Abdication Crisis Political And Social Impacts On Britain Modern History Essay

1448 words - 6 pages

Assess the Political and Social impacts on Britain of King Edward’s Abdication
The abdication of King Edward VIII brought many consequences to Britain, both beneficial
and disadvantageous through political and social aspects. His abdication left a promising
role for his younger brother King George VI, as it provided him with the opportunity to give
Britain a traditional leader. The choice Edward had made for his marriage had largely
affected his life as he was no longer allowed to visit his homeland without the approval of
his elder brother. Nonetheless, the crisis would have never of taken place without Wallis
Simpson, leaving her with a lifetime of harassment from society. The Abdication left
Queen Elizabeth II with an immense amount of responsibilities as head of state, vowing to
the Commonwealth that she would put her role as Queen above her own welfare. It is
clear that the Abdication Crisis had left critical impacts on those involved, leaving some
with a heavy burden, whilst providing others with vast amounts of respect.

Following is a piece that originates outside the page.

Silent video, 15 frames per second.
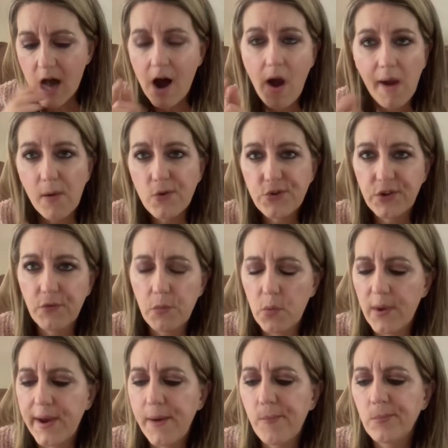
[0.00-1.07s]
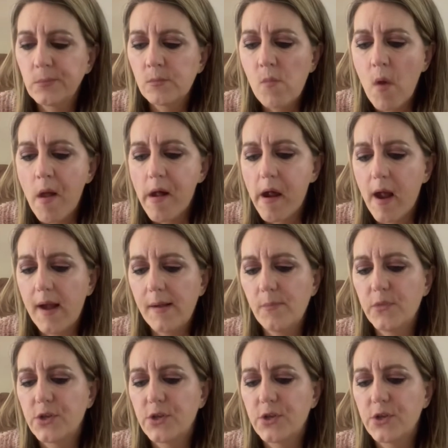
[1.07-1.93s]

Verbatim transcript: I always give them away. Um,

The Abdication Crisis was favourable in the succession of King George VI as the British
Monarchy were in need of a traditional leader who would preserve its power. King Edward
was considered a controversial leader who posed a threat to the stability of the Monarchy,
as his disregard for the established traditions proved his unsuitable role as King. When
George VI came to the throne, he preserved the monarchy's position in the modern world.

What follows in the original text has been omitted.